Les cautions, les retenues de garantie et les avances sont donc les trois points sur lesquels des progrès peuvent être réalisés.

Sur la question des pénalités, par ailleurs, nous aimerions plus de simplicité dans la façon de traiter les marchés. Aujourd'hui, des acheteurs, qui se comportent comme des potentats locaux plutôt que de faire l'effort de comprendre les entreprises, ajoutent des pénalités en cas de retard à une réunion ou dans la remise d'un papier par exemple. Arrêtons les pénalités.

M. Martial Bourquin, rapporteur . - Cette situation se produit-elle souvent ? La personne précédente nous a signalé que de nombreuses collectivités locales procèdent ainsi.

M. Gilles de Bagneux . - Nous constatons une accélération car de plus en plus d'acheteurs ont leur mot à dire concernant ce qui est écrit sur le marché. À titre d'exemple, un rabais a été ajouté par une collectivité qui a avancé comme argument la conjoncture difficile.

M. Martial Bourquin, rapporteur . - Pour avoir dirigé des chantiers importants, en cas de problème de malfaçon ou pour la mise en place d'un calendrier d'exécution, je sais que la présence d'une entreprise à une réunion peut être indispensable. Le défaut d'une entreprise à l'heure H peut parfois être catastrophique pour le fonctionnement et le calendrier d'un chantier. Toutefois, pour une réunion accessoire, un tel impératif ne se justifie pas.

Nous rejoignons la question de la mieux-disance et du sourcing pour les acheteurs. La réputation d'une entreprise est atteinte si elle ne se présente pas au bon moment. Toutefois, il me paraît important de pouvoir le signaler aux acheteurs dans une base de données qui recenserait ce qu'il s'est produit sur les chantiers précédents.

M. Rachel Mazuir . - Vous soulignez la question des clauses excessives. Nous sommes surpris des exemples évoqués, ayant nous-mêmes passé beaucoup de marchés en tant qu'élus locaux. Vos difficultés sont-elles les mêmes dans le cas des marchés privés ? Je pensais que ce phénomène était marginal chez nous.

M. Gilles de Bagneux . - Oui, bien sûr. Dans les marchés publics, cette tendance progresse et, dans les marchés privés, la situation peut parfois être pire. Le Code des marchés publics reste malgré tout protecteur. Il y a partout des gens honnêtes et moins honnêtes. Il est vrai que le rôle des acheteurs publics est en train d'évoluer et aujourd'hui nous pouvons faire face à tout type de comportement.

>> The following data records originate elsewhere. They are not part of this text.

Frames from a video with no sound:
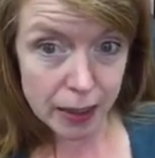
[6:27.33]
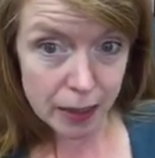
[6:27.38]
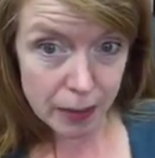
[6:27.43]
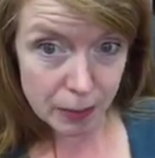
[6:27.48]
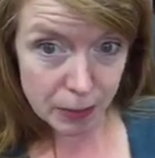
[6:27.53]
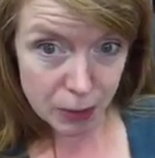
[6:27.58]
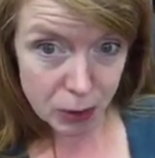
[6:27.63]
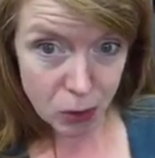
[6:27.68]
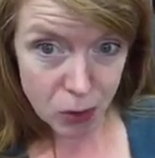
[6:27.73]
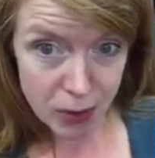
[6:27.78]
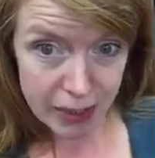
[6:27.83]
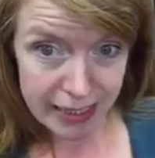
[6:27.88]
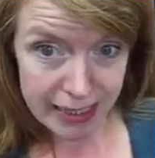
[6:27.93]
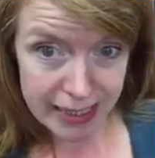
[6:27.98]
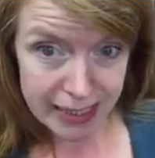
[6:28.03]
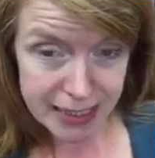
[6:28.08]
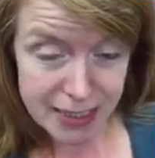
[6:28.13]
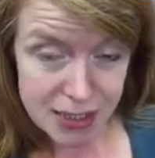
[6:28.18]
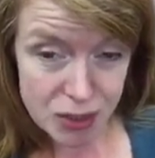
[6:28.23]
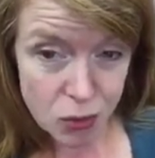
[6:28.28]

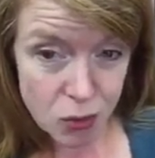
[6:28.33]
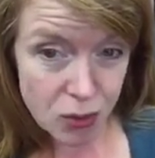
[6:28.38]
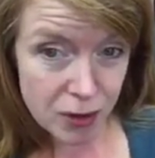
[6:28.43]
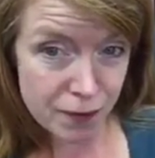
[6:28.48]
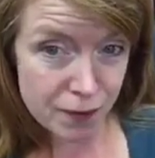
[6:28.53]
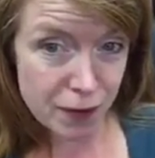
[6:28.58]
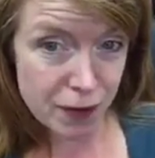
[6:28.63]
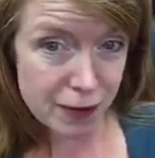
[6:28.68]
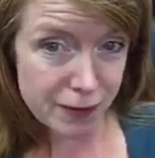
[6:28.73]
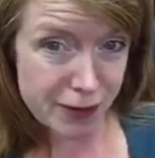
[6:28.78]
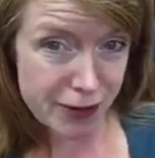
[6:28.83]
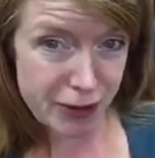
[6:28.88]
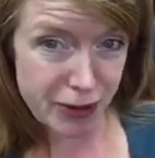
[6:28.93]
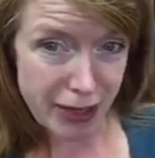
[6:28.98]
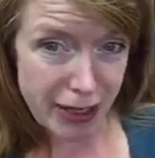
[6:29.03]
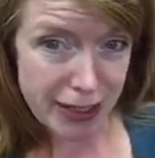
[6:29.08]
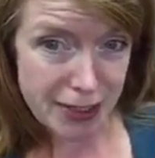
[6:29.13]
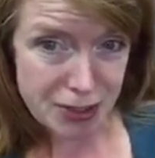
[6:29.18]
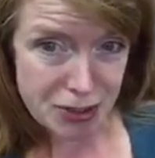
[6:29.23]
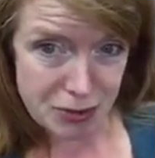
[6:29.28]
employees or in front of other
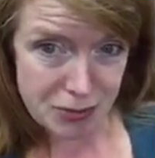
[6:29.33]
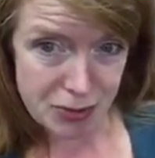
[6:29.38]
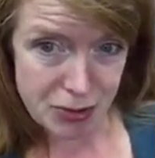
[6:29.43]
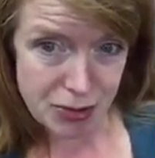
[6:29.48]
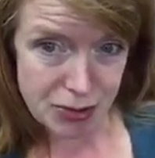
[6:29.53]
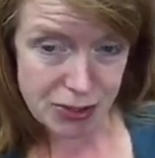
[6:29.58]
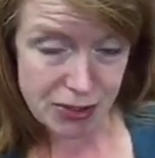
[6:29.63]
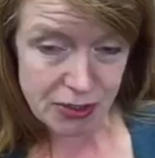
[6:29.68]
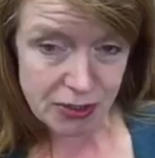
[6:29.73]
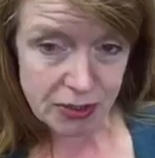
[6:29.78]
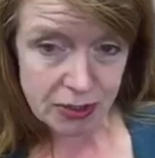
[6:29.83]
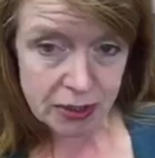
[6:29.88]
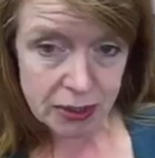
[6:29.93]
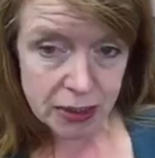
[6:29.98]
customers.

La DAJ a fait paraître un guide de conseils pour les acheteurs. Nous avons également rencontré le service des achats de l'État, qui est actuellement en train de créer un logiciel. Celui-ci permettra aux acheteurs de créer leur marché. Nous sommes favorables à de telles initiatives. Cependant, lorsque le logiciel nous a été présenté, nous avons constaté à travers les cas montrés que les acheteurs apprenaient d'abord à mettre des pénalités aux entreprises. Il aurait fallu plutôt penser la façon dont l'entreprise peut aider à la collectivité à concevoir le mieux possible un ouvrage dont la collectivité a besoin.

M. Philippe Bonnecarrère, président . - Avez-vous un dernier message important à nous communiquer ? Dites-nous un mot du document unique ? Pensez-vous que ce dispositif peut fonctionner ?

M. Gilles de Bagneux . - Pour le moment, le document unique européen qui est en cours de préparation est une usine à gaz. Je crois qu'il est en train d'évoluer. Il faut le simplifier. Il s'agit d'une nécessité. En revanche, nous sommes satisfaits du marché public simplifié avec la déclaration via le SIRET.

M. Martial Bourquin, rapporteur . - Ne s'agit-il pas d'un outil de simplification ?

M. Gilles de Bagneux . - Pas encore, mais il peut le devenir.

Mme Ophélie Dujarric, directrice de mission à la Direction des affaires publiques du MEDEF . - Recourir à un seul document participe d'une démarche de simplification. Cependant, le contenu du document reste compliqué à appréhender. Nous en sommes encore aux prémices de la simplification.

M. Alain Couturier, chargé de mission à la Direction des affaires juridiques au MEDEF . - Pour l'heure, il n'y a pas de véritable simplification des règles de participation aux appels d'offres.

M. Gilles de Bagneux . - Le nombre de personnes concernées et de points juridiques est très important. Dans une PME, nous réglons les problèmes juridiques en simplifiant au maximum. Pendant que nous avançons et prenons des risques, d'autres personnes créent de nouvelles règles.

Pour finir, la question de la concurrence déloyale n'a pas été abordée avec le in-house . Aujourd'hui, nous craignons que les marchés soient comme dans le passé attribués à des entreprises de type SPL, au prétexte qu'elles répondraient en tenant compte des vrais prix de revient et des vrais coûts. Il est faux de dire que les SPL peuvent appliquer les mêmes règles de calcul que nous. Je ne pense pas que la comptabilité appliquée dans les SPL leur permette de connaître les vrais prix de revient.

M. Didier Mandelli . - J'aimerais savoir, dans le cadre du comité que vous présidez au MEDEF, si vous avez mis en oeuvre des dispositifs d'accompagnement ou de parrainage des PME ou des TPE concernant la réponse aux marchés publics.

M. Gilles de Bagneux . - Nous organisons des séminaires, nous publions des ouvrages, des livres blancs et des modes d'emploi pour expliquer la loi. Le rôle du MEDEF n'est pas d'accompagner les PME dans leur réponse aux marchés publics. Ce sujet relève des fédérations spécialisées qui s'en chargent dans les limites imposées par le respect de la concurrence.

M. Rachel Mazuir . - Vous parlez des PME, tout en étant au MEDEF. N'est-ce pas un problème ? La préoccupation d'une PME peut être très éloignée des problématiques des grandes entreprises, par exemple dans le cas des PME qui sont contraintes de leur faire appel.

M. Gilles de Bagneux . - Le MEDEF cherche à partager ces problématiques. Quand je travaillais dans un grand groupe, je travaillais avec des entreprises locales, dans la recherche d'une complémentarité qui était indispensable à notre développement et au leur. Je pense donc que la diversité des cultures est une source de richesse qui permet de confronter les idées. Certes, le MEDEF pourrait prendre une position plus claire s'il ne tenait compte que des PME, mais toutes les entreprises doivent être prises en considération. Je crois qu'il ne faut pas opposer les grands groupes et les PME qui sont complémentaires. Pour preuve, les grands groupes n'ont qu'une hâte, acquérir des PME qui sont des éléments moteurs en matière d'innovation et qui proposent des produits nouveaux.